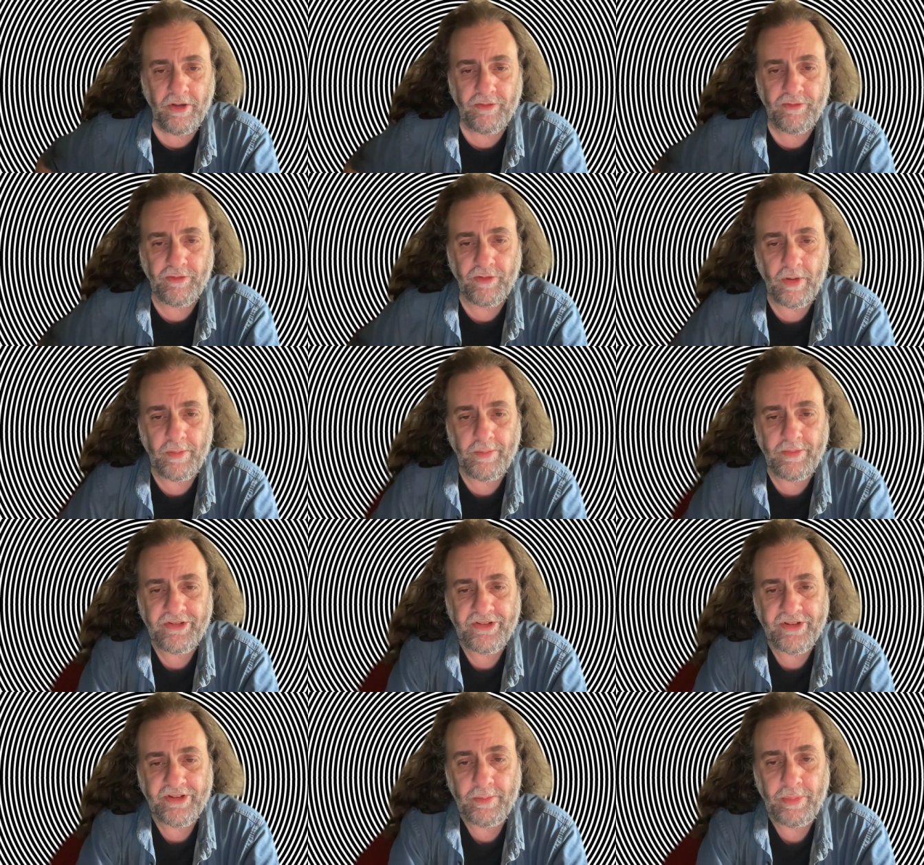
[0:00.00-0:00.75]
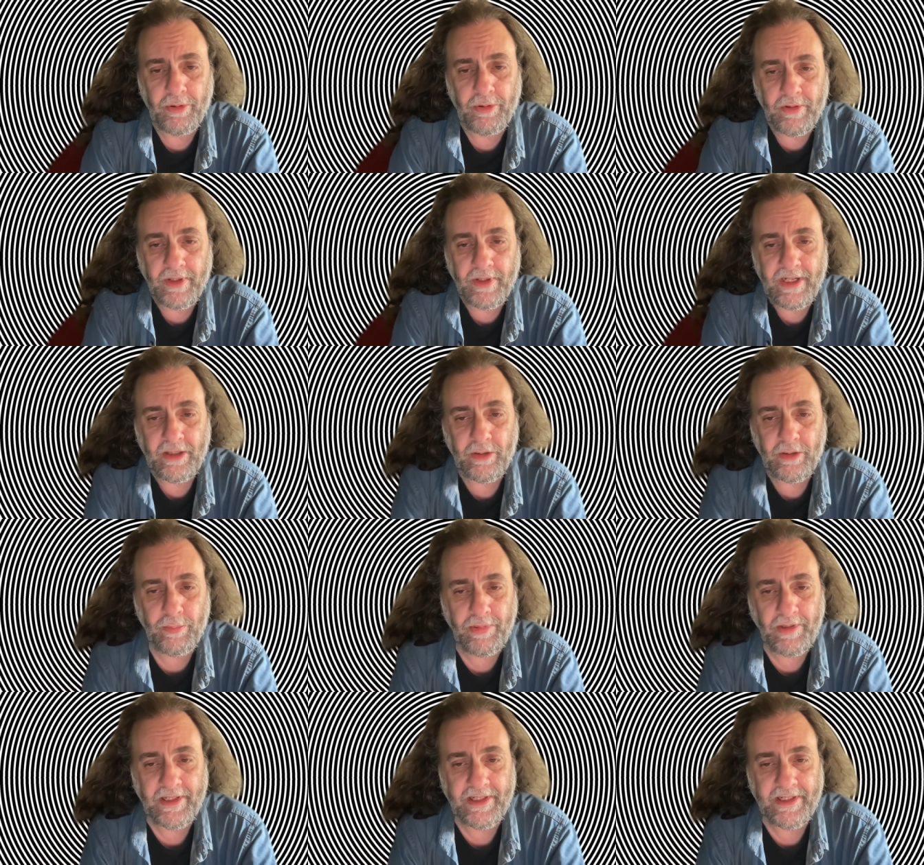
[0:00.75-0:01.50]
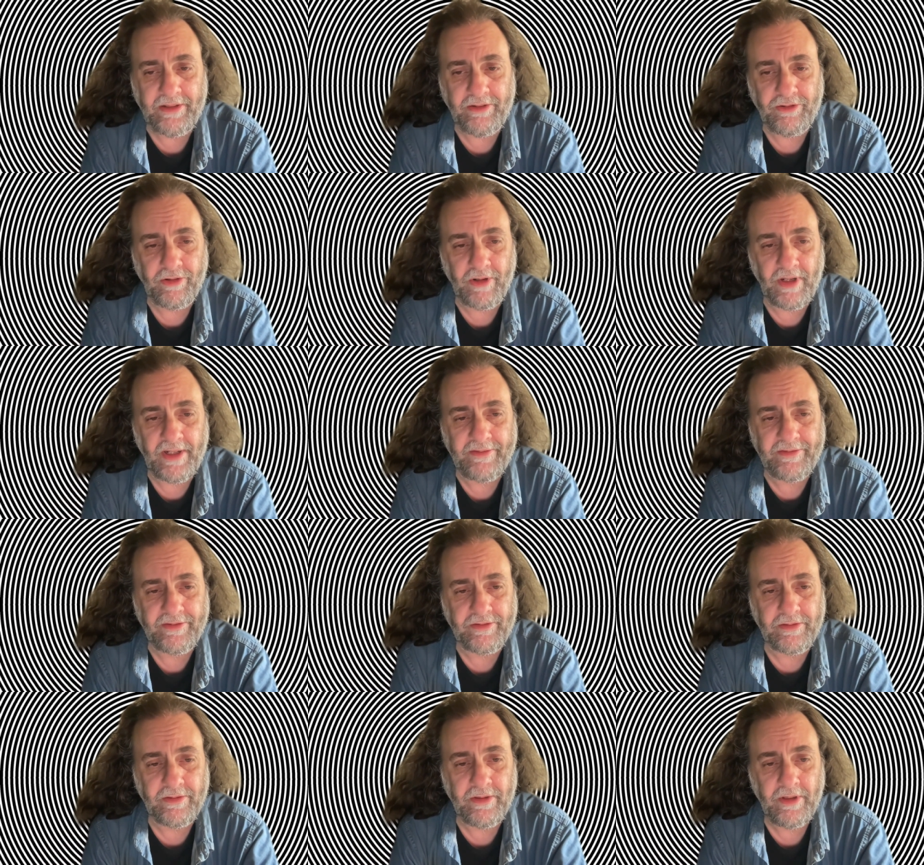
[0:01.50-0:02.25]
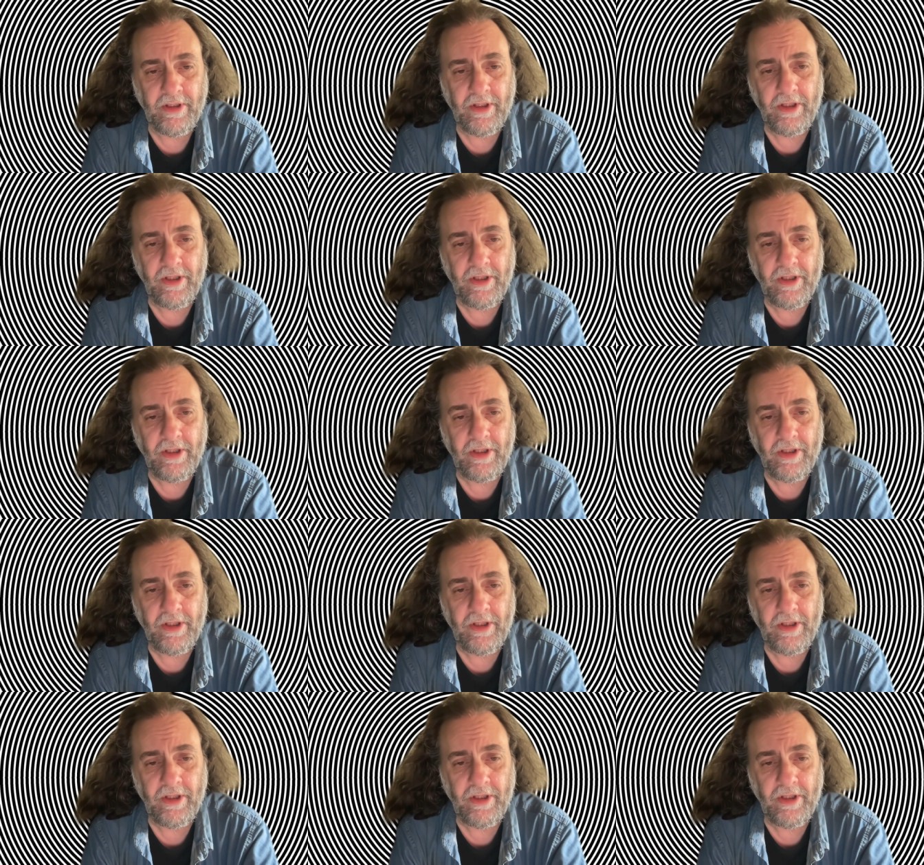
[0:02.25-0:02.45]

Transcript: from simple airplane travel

WHAT THE TASK REQUIRES: Repeat word for word the lines from the one holding "[0:00.75-0:01.50]" through the last line of the listing above, including both ends. Drop the pictures.

RESPONSE:
[0:00.75-0:01.50]
[0:01.50-0:02.25]
[0:02.25-0:02.45]

Transcript: from simple airplane travel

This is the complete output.